I accidentally stung a good friend this week with my words. I had leapt before looking, misread her and ignored her guardrails, jumping right off a cliff. And let me tell you, it felt awful at impact. OOF. I thought I was being encouraging, but what I ended up doing was making her feel unheard and unloved. So much for thoughts counting. In my case they only caused her to feel discounted by me.
When I opened her initial, cold and abrupt email response, it quaked my heart and placed our friendship on the craggy ledge of uncertainty. Friendship is a trust exercise, and I had let her fall instead of making her feel held and safe. I felt a hot rush of sadness and regret well up and typed - "I didn't mean to offend you...I am so sorry, please forgive me friend".
The short wait to hear back from her felt like suffocation, like being under water too long, lungs and heart burning, desperate and longing for air.
She wrote back "I forgave you right away".
I exhaled in glorious relief. She held out an olive branch of peace and a new dawn for us; I reached out and received, releasing the fear. My whole body relaxed, filled with gratitude for another chance with my dear friend whom I cherish.
"Gracious words are like honey, sweet to the soul and healing for the body." (Proverbs 16:24)
What I had torn, her gracious words quickly stitched back together. She did not make me sit in the dark corner of anxiety and unease, but instead, took my hand and forgave first, before I even asked. A true friend indeed. She was Christlike to me in that moment and I will never forget it.

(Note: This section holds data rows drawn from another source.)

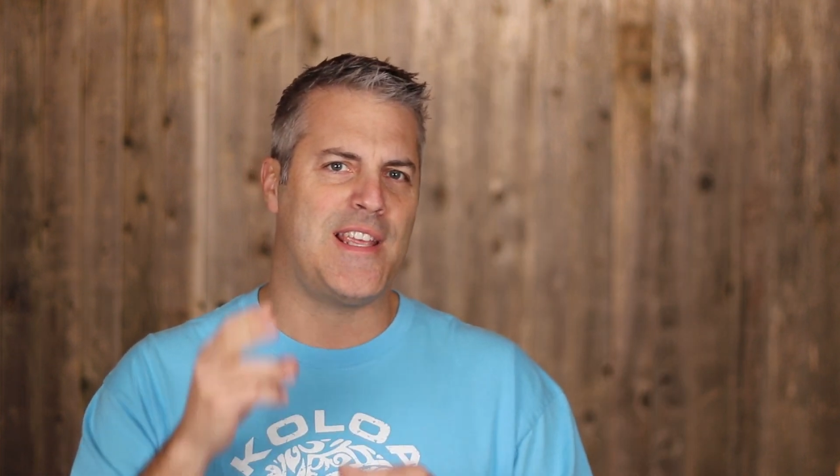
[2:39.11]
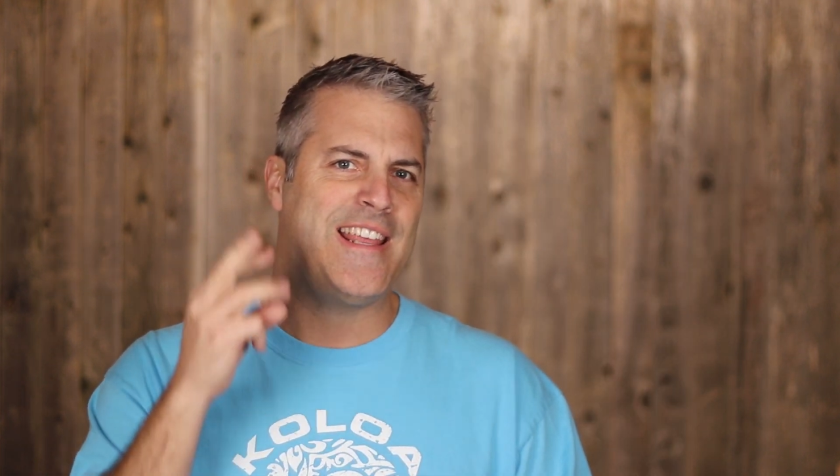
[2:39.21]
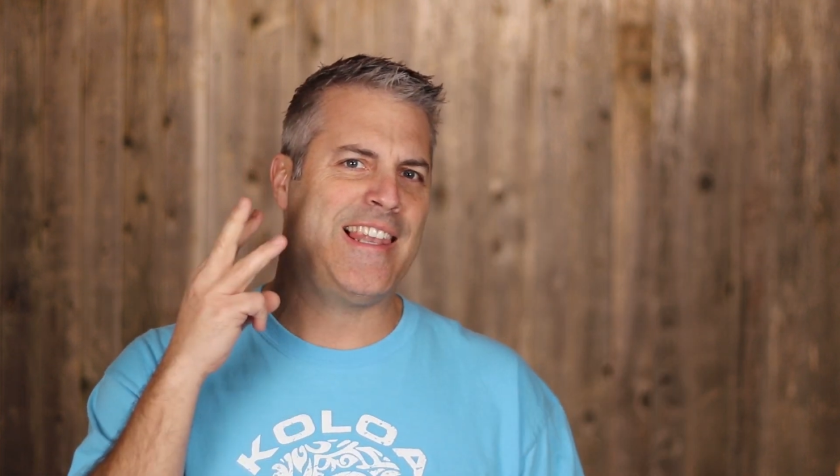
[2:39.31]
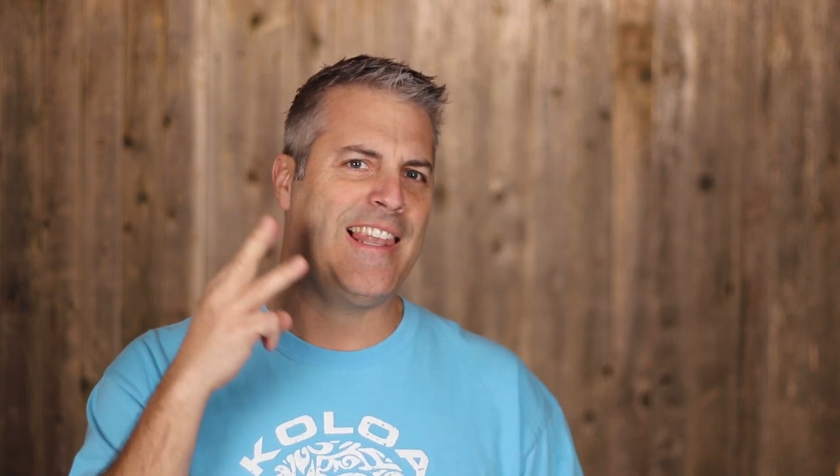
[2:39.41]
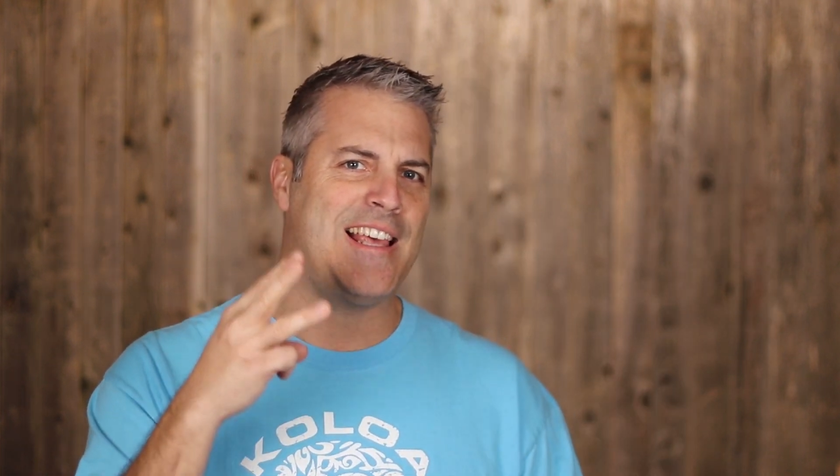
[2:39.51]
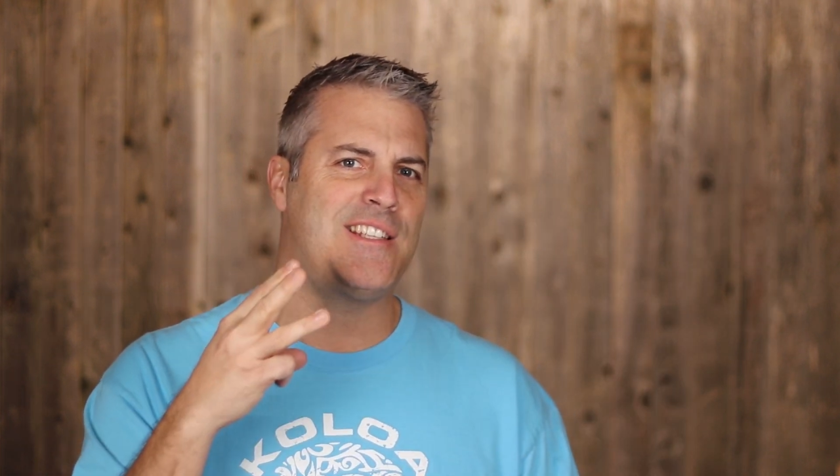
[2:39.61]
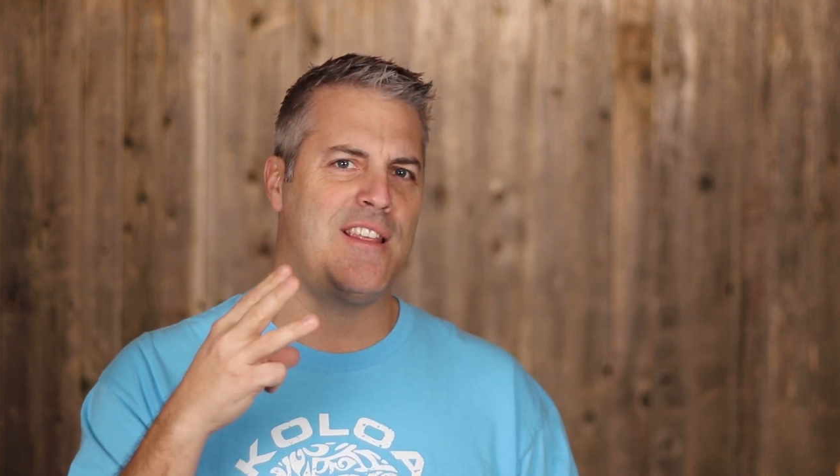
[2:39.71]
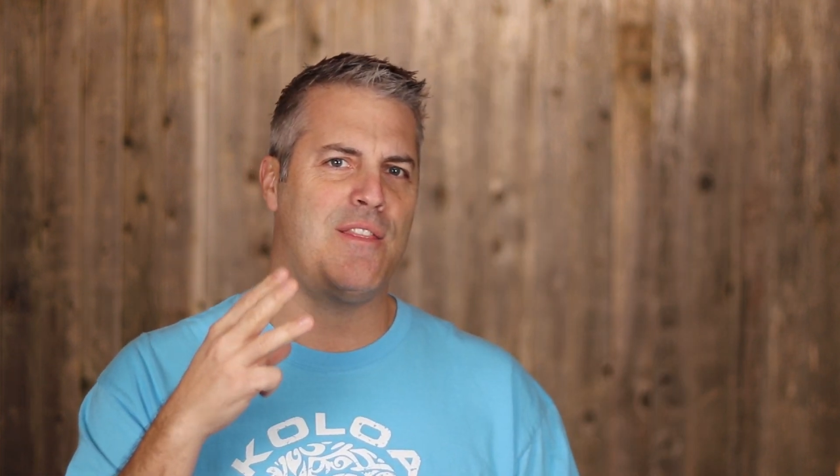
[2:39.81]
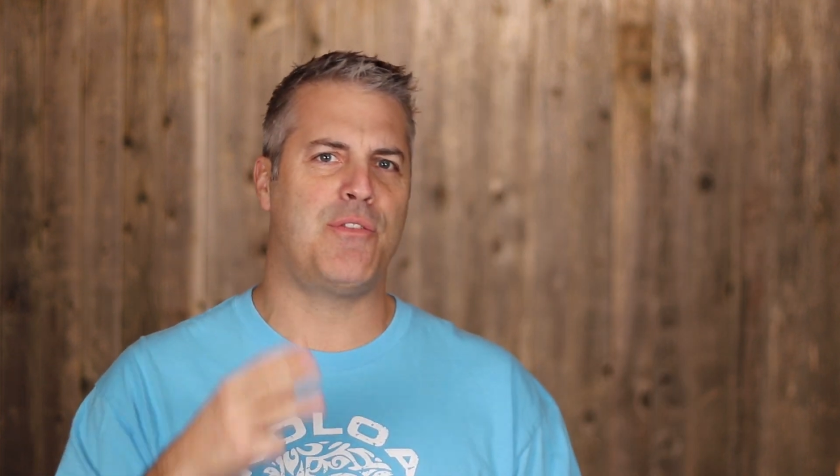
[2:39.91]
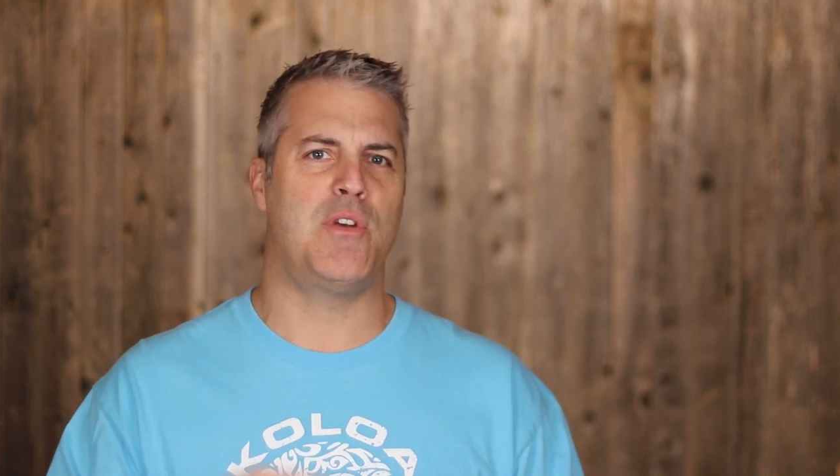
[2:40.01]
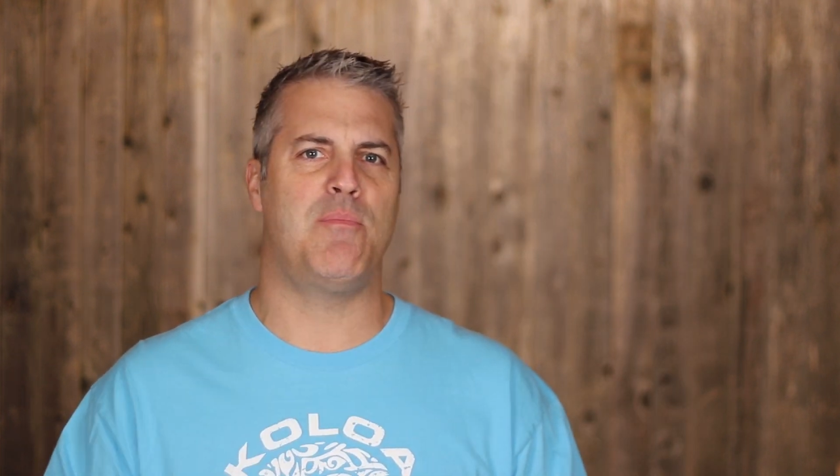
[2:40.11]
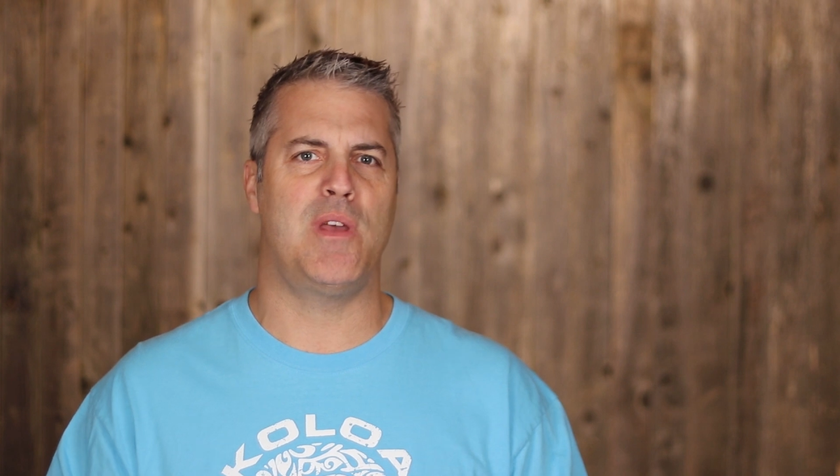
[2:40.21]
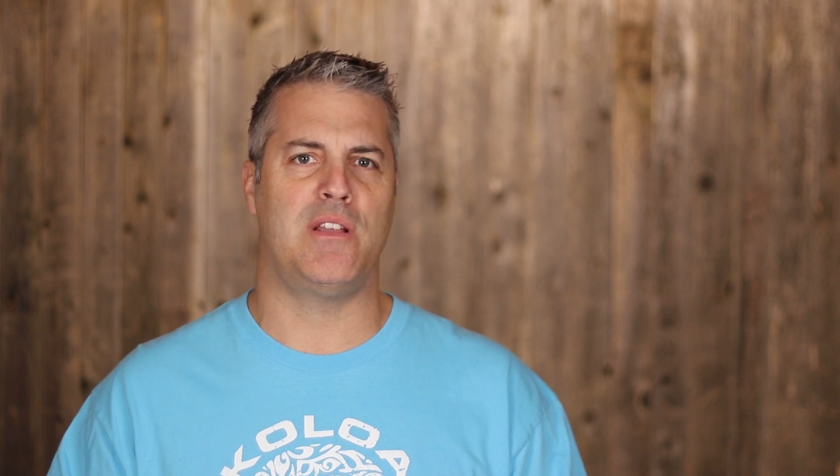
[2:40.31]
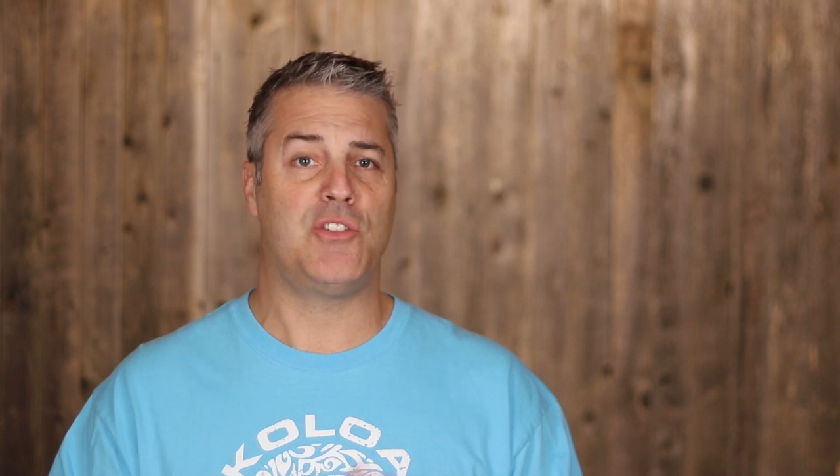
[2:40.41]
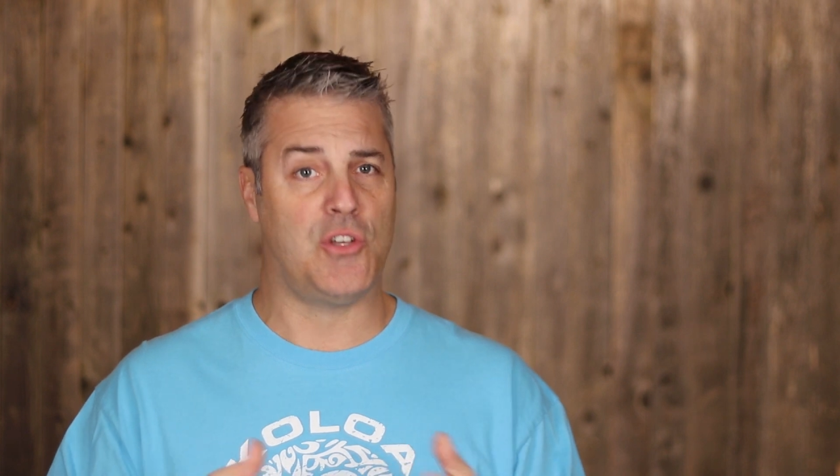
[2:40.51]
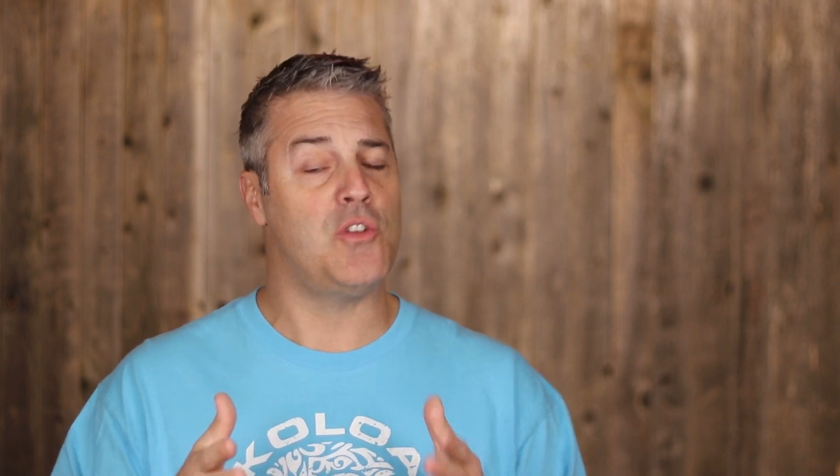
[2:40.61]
in less than three minutes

I called her and we spoke, friend to friend, clearing the remaining thick, grey air between us and I told her once again how sorry I was and that I wanted her to know she would be safe with me. She said she knew she was and the clouds lifted; making a way forward.
I open my morning devotional and God speaks, once again, intimately to me:
"Pause before responding to people or situations, giving My Spirit space to act through you. Hasty words and actions leave no room for Me; this is atheistic living. I want to inhabit all of your moments - gracing your thoughts, words, and behavior." - Jesus Calling, Sarah Young
Yes, Lord. I need you in all moments to help me do better and lead me into the bountiful olive grove of Grace. Thank You for my friend's gift to me this week and for Your gift to us all: Forgiveness freely given, offered each and every time; even before we ask.
Question: Have you ever hurt someone and been forgiven like this? Is there someone you need to offer an olive branch of grace to now?